**Problem to solve**
A word-for-word copy of the records that follow is needed, with every picture omitted.

↓↓↓

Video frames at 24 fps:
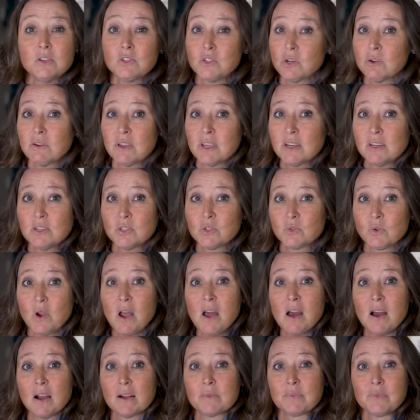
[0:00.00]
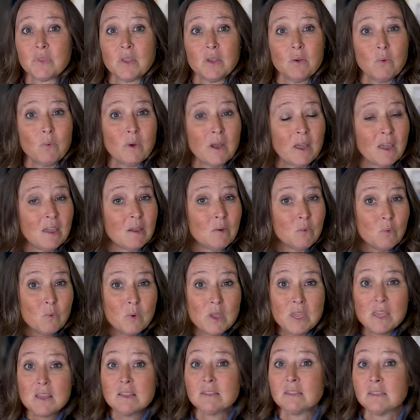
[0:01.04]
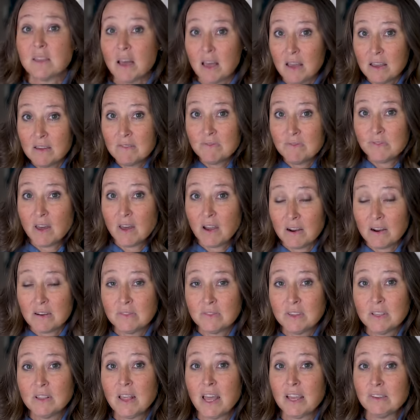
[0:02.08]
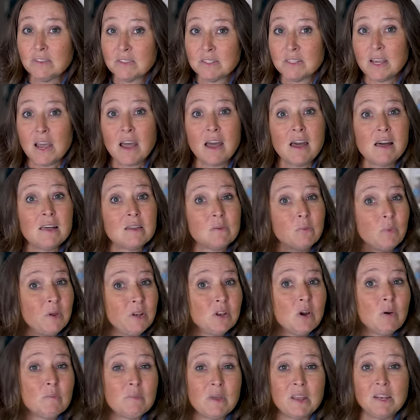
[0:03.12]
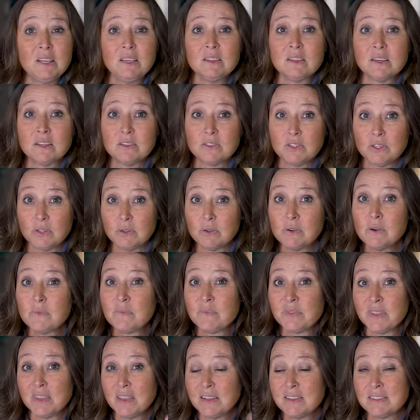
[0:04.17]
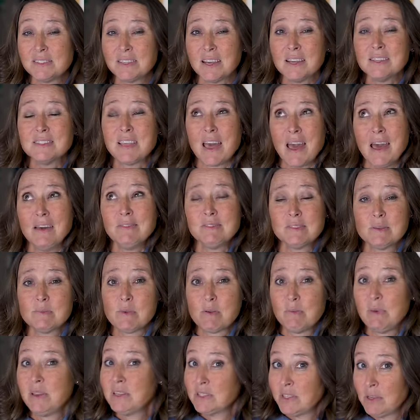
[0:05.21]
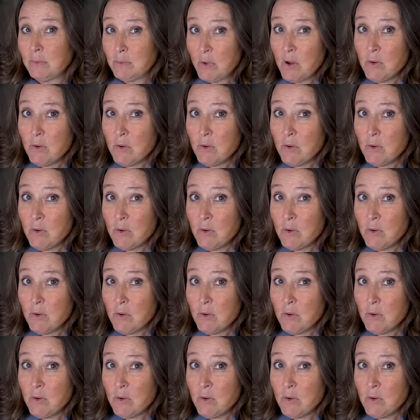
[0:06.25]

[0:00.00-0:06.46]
don't get us wrong, right? We love the RV lifestyle, and we know many that do. It does have some amazing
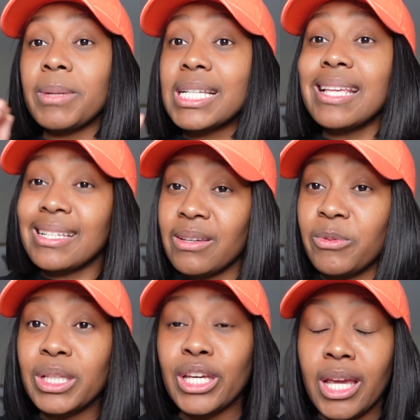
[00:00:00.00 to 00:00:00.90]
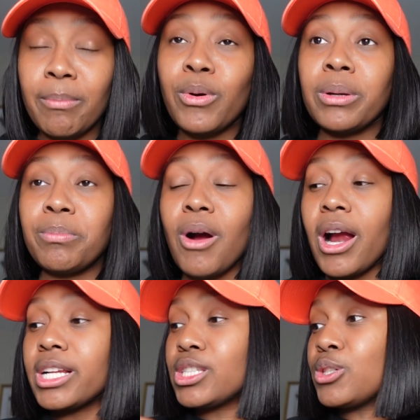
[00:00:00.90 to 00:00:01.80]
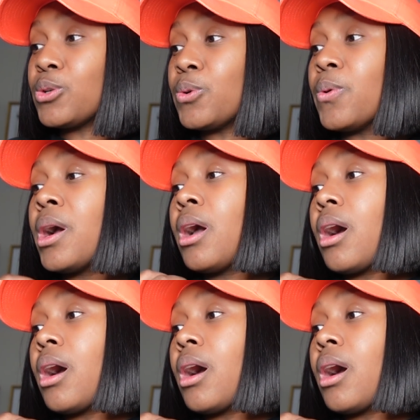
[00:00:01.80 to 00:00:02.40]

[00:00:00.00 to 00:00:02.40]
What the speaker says: because that's a really important part to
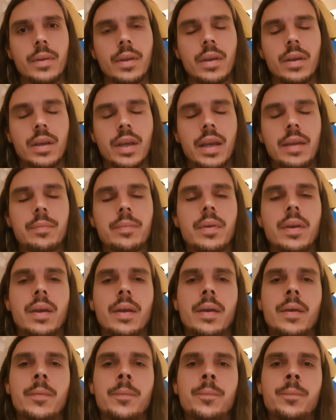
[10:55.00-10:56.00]
Okay,
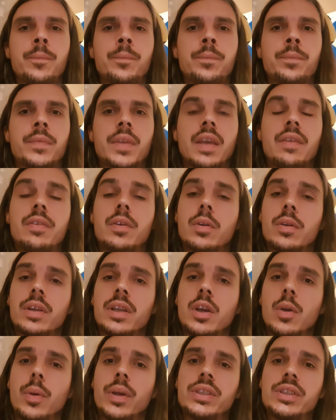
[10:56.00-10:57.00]
if you've got any
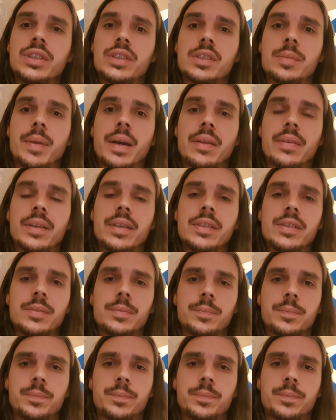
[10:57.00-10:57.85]
questions about this,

↑↑↑

**Result of the task**
Video frames at 24 fps:
[0:00.00]
[0:01.04]
[0:02.08]
[0:03.12]
[0:04.17]
[0:05.21]
[0:06.25]

[0:00.00-0:06.46]
don't get us wrong, right? We love the RV lifestyle, and we know many that do. It does have some amazing
[00:00:00.00 to 00:00:00.90]
[00:00:00.90 to 00:00:01.80]
[00:00:01.80 to 00:00:02.40]

[00:00:00.00 to 00:00:02.40]
What the speaker says: because that's a really important part to
[10:55.00-10:56.00]
Okay,
[10:56.00-10:57.00]
if you've got any
[10:57.00-10:57.85]
questions about this,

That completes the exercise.